Monday, June 20, 2005

Hammer of the Blogs

You know, I'm not exactly what you'd call an internet enthusiast. Yeah, I check the Dodgers scores online, & the results at Hollywood Park/Santa Anita, & loosely follow the MMA scene, & read the Onion every Tuesday, & check to see if GWAR is making a new record, but that's about it. Well, mostly, at least. Anyways, I don't really keep tabs on other people's blogs. And hoo-ee, look at what I've been missing! Apparently I'm not the only dork who feels obliged to espouse his most trivial views as if they were gospel. Well guess what, people...your blogs suck!!!

My friend at work sent me a link to some dude who thought it would be cute if he kept a blog & acted like he was Darth Vader (yes, back to Star Wars, just for a minute), so the posts were like an inside look at his mind.

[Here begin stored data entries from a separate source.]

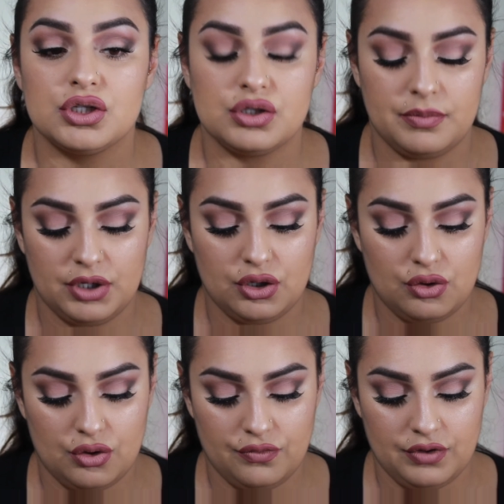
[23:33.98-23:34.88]
so I'm going to
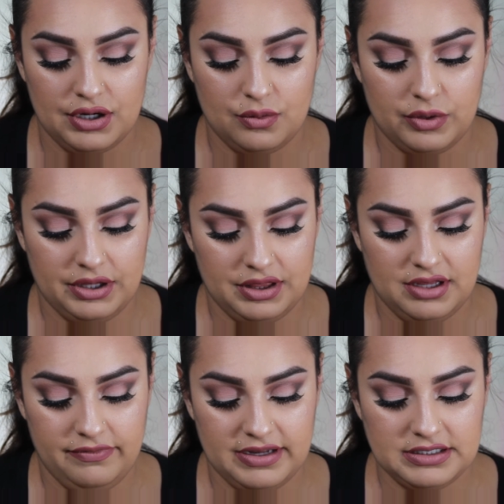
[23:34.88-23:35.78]
go over it with the
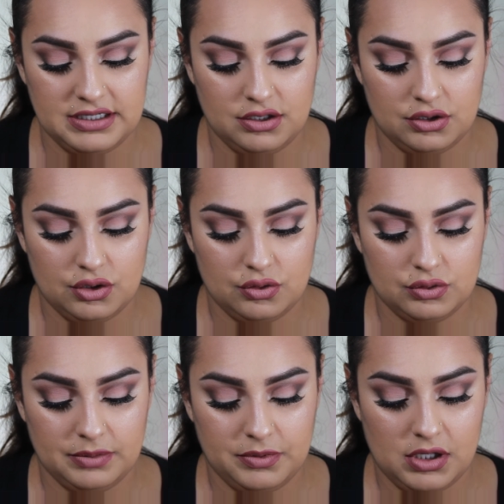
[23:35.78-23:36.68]
Fenty Glow
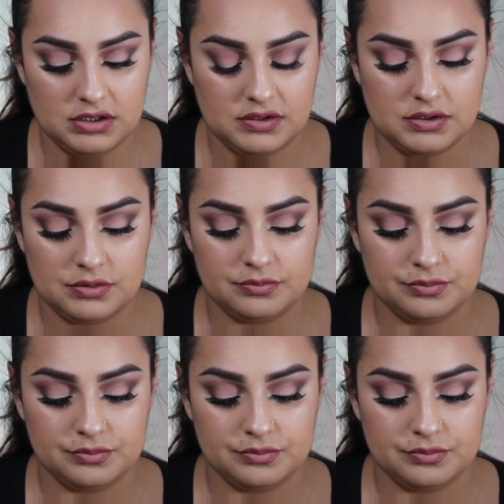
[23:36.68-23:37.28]
Lip Gloss.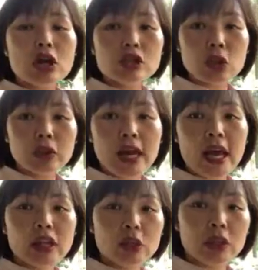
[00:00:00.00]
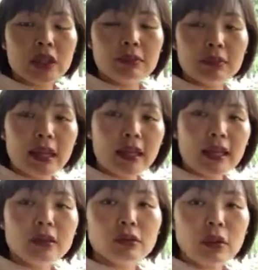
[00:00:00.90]
so that you keep
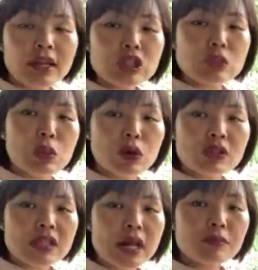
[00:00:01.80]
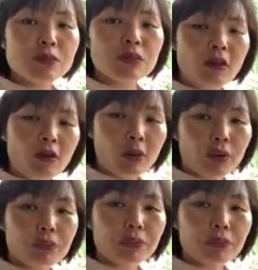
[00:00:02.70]
taking the right small steps forward.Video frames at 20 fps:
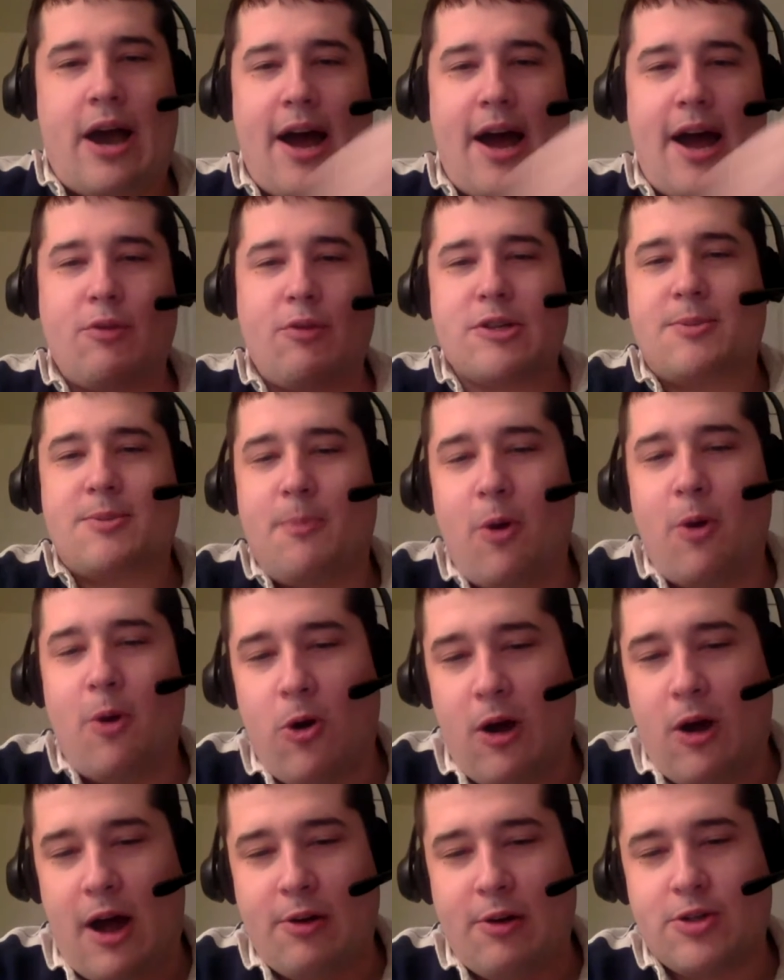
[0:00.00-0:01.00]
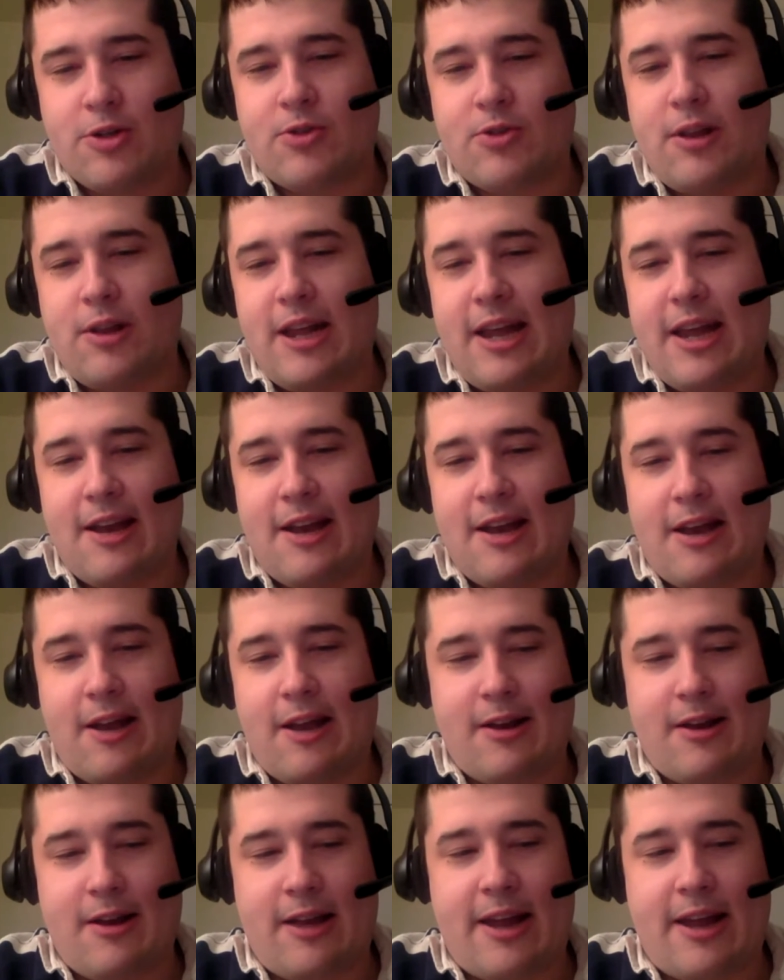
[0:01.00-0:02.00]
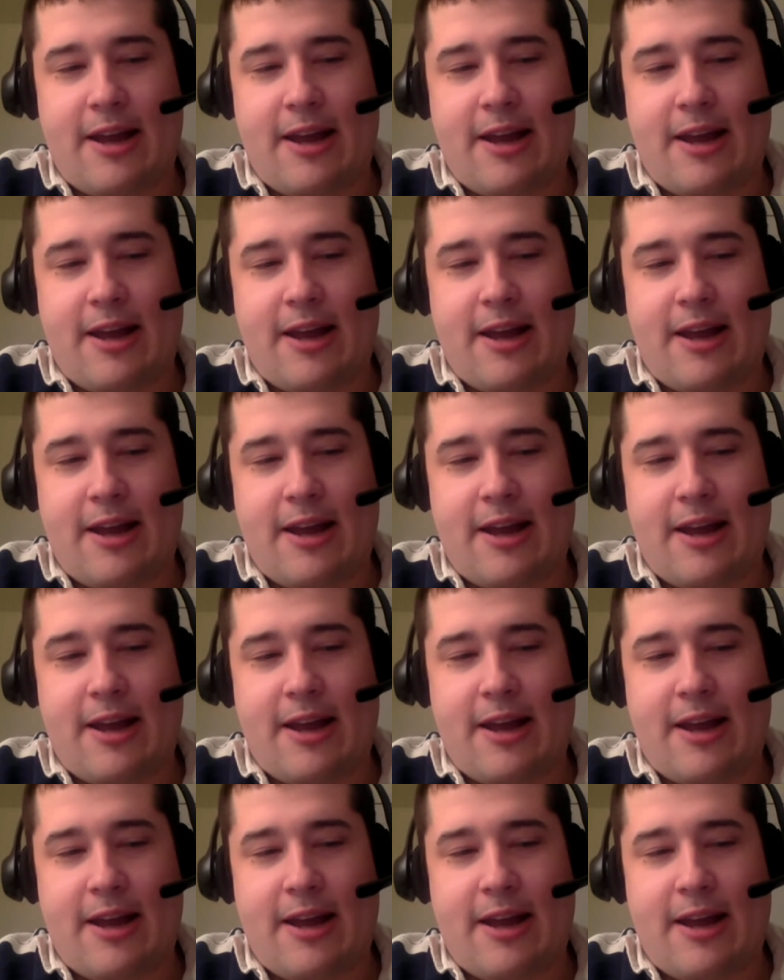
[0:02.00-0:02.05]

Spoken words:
was really in onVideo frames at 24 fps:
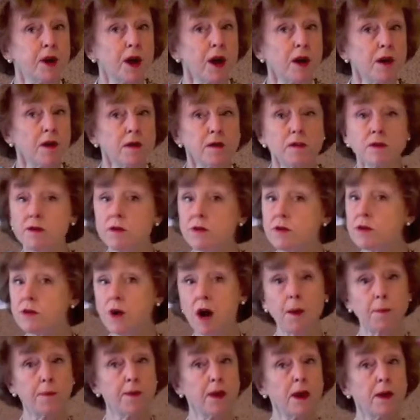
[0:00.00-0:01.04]
cutter,
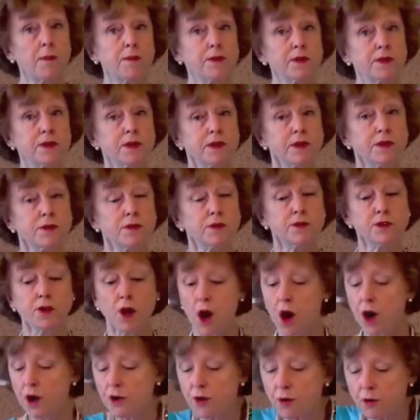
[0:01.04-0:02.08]
chop it up with scissors.
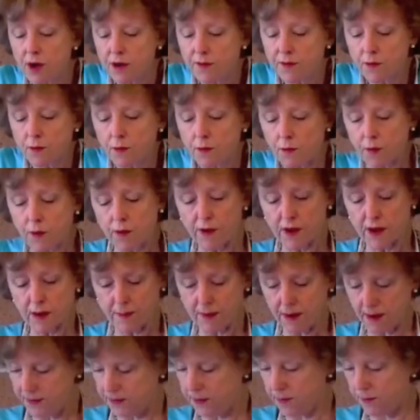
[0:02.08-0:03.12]
Don't even worry
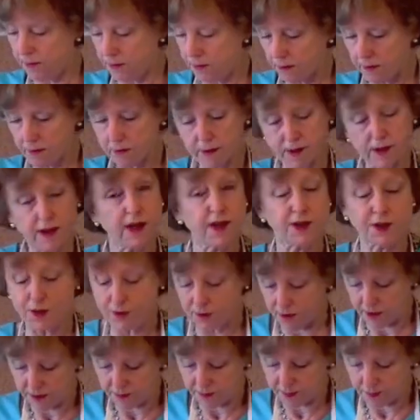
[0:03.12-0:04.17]
about the ruler unless
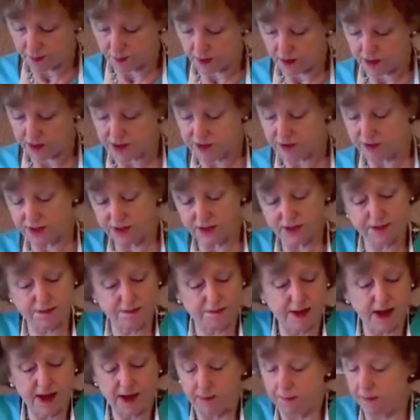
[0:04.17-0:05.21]
if you want to
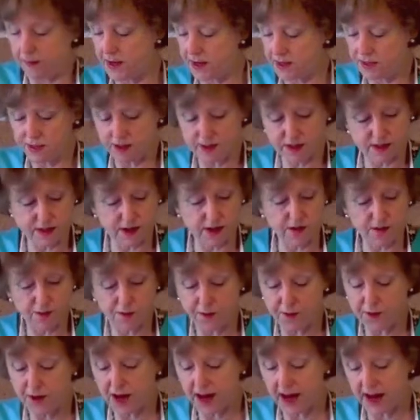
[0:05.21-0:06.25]
just make pieces that are
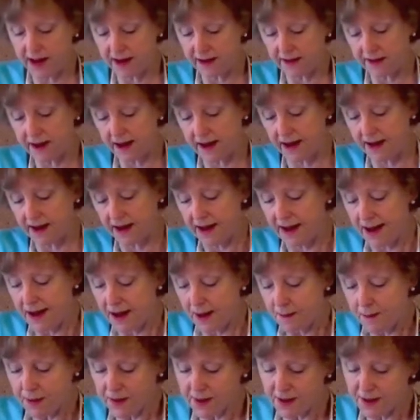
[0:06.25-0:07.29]
freehand cut.
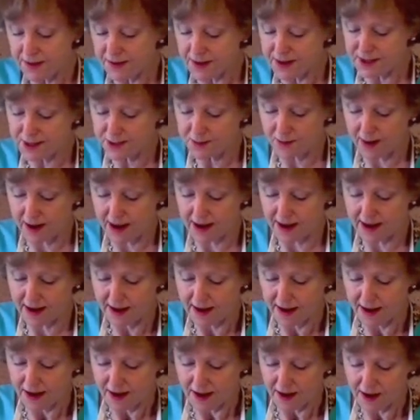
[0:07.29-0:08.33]
But in this way,
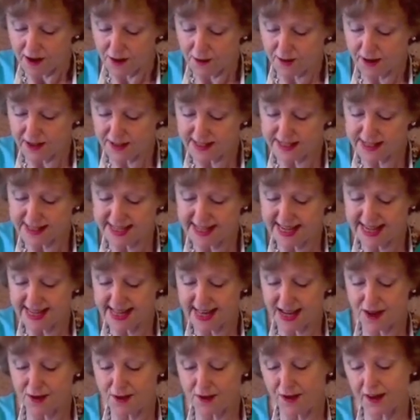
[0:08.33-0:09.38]
you can see
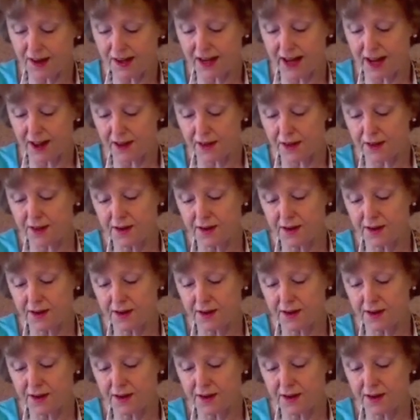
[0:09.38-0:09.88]
that you could get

And you thought Star Wars fan fiction was bad! Darth Vader's diary. Even if the concept wasn't a terribly misconceived abomination, he routinely strayed from the story & took cute little "liberties" in order to make the dreary reading a bit less painful to it's readers. So he couldn't even do that right.

Then my girlfriend shows me some site, "Blogging LA" or something, which is basically a journal of terrified West-siders & Midwest transplants who can't accept the fact that their fashionable SilverLake duplex is in reality on a block that some homeboy lives on who just did a drive-by on 18th Street & now they want a piece of him. Do your homework before you move into a strange new city. Here's a hint: if you have a bunch of loud Nissans & Civics on the street & you're not in a Chinese neighborhood, lock your doors at night. If you see any shiny Imapalas, buy a gun. Oh yeah, & when people spraypaint their gangs name over another gangs name, it doesn't mean they're challenging them to a spelling-bee. If you look closely you can see where the grafitti has been painted over by the city or the neighbors...did you want the local gang to bring a fruit basket to your house when you moved in? I read one hilarious entry on there; this guy was complaining that there had been a shooting near his house: "I heard gunshots, & when I shot a glance out the window to see where the gunshots had been shot from & who shot the gunshots & where the gunshots were coming from & who was shooting a gun, I saw a gunman running down the hill, holding a gun, & after the gunman & his gun who had shot the gunshots got in his car, he gunned the engine & shot away." Ok I'm paraphrasing but that's what we call poetic license here at the OK Corall.

I'm not going to even dignify the countless blogs about people's day-to-day humdrum existences. The whole slice-of-life thing works great for Harvey Pekar, but there's one Harvey Pekar & ten million people whos slices of life could stand to be a la mode, or maybe even have some American cheese melted on top. And of course, these are the people who feel compelled to blog their hearts out. Why do they bother? Have they not seen the glorificent (glorious/magnificent) modern-day sermon on the mount that you, yes you, have the pleasure to be reading this very second? To quote Mike Tyson, "How dare they challenge me with their primitive skills."

Yes I'm aware of the irony of me writing this in my blog.